The statistical analysis showed that the SE₁ and SE_R of Gd-EOB-DTPA and the SE₁ of ECCM were related to MVI. Through the ROC curve, SE₁ had higher diagnostic efficiency, which shows that the arterial phase early enhancement rate of diagnosing MVI makes more sense, indicating that it could be used as the doctors’ key observation sequence for early MVI diagnosis. This was consistent with a previous article, which proposed that the arterial halo sign could predict MVI, but the differences distinguished by the naked eye are relatively rare; therefore, we needed computer-aided quantitative analysis methods to enhance our confidence in diagnosing MVI.

The present study has some limitations. First, the scale of our research was relatively small, especially the MVI+ group. Second, the contrast agent injection used different rates and concentrations in this study.
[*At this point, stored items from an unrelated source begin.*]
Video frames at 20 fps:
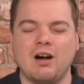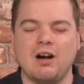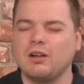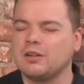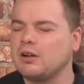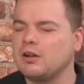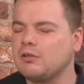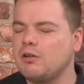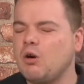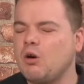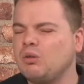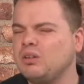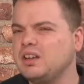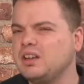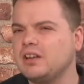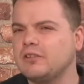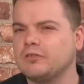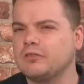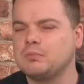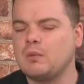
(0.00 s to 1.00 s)
although
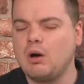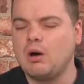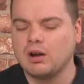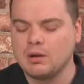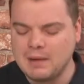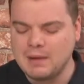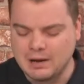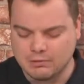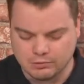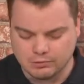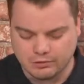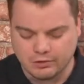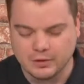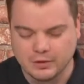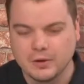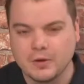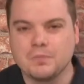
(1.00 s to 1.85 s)
only a small amount.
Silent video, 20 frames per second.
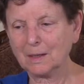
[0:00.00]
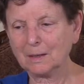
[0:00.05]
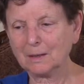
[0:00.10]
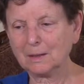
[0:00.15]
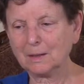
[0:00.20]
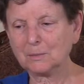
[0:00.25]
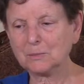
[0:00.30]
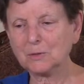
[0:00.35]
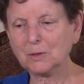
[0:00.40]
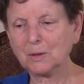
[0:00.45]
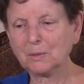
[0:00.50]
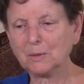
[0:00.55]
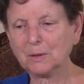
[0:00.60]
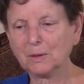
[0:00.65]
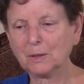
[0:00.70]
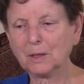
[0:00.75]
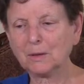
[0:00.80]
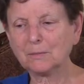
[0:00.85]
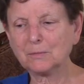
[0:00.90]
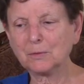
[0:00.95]
And I want
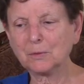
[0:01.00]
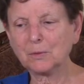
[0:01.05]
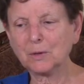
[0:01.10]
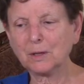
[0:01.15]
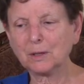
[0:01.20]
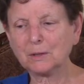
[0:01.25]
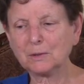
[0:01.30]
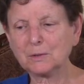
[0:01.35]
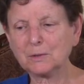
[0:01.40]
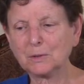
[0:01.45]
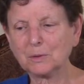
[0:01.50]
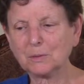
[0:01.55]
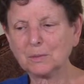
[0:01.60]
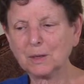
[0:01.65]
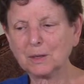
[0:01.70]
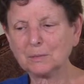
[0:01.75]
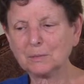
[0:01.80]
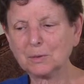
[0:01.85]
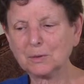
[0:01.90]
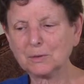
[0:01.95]
to give the credit to the
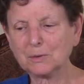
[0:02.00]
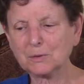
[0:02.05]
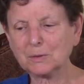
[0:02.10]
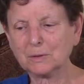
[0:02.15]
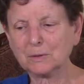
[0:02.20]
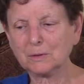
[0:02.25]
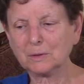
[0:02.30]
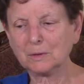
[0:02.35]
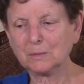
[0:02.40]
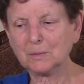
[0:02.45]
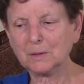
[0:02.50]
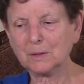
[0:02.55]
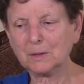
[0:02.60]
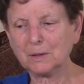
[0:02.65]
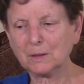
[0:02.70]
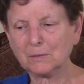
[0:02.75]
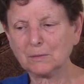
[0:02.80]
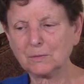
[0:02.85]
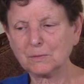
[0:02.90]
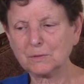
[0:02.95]
right person. Let me
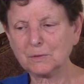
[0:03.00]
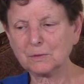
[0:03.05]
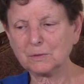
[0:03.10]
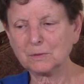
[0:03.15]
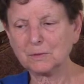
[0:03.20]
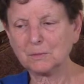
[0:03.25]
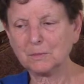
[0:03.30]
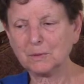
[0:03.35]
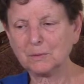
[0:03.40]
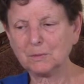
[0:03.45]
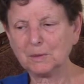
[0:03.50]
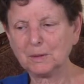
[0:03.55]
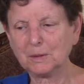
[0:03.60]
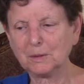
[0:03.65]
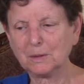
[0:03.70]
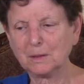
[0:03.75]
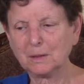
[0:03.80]
think for just a moment.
In addition, we only analyzed the maximum slice of a cross-sectional area of the tumor, and the volume of interest should also be predicted in the future. Finally, our developed techniques were not tested on different datasets to evaluate the sensitivity and specificity obtained in this study.

In conclusion, there is a potential clinical application in using the kinetic analysis of dynamically enhanced MRI to predict MVI, and Gd-EOB-DTPA was more effective than the ordinary contrast agent in predicting MVI. The SE₁ parameter could be used as a new index for the quantitative evaluation of MVI.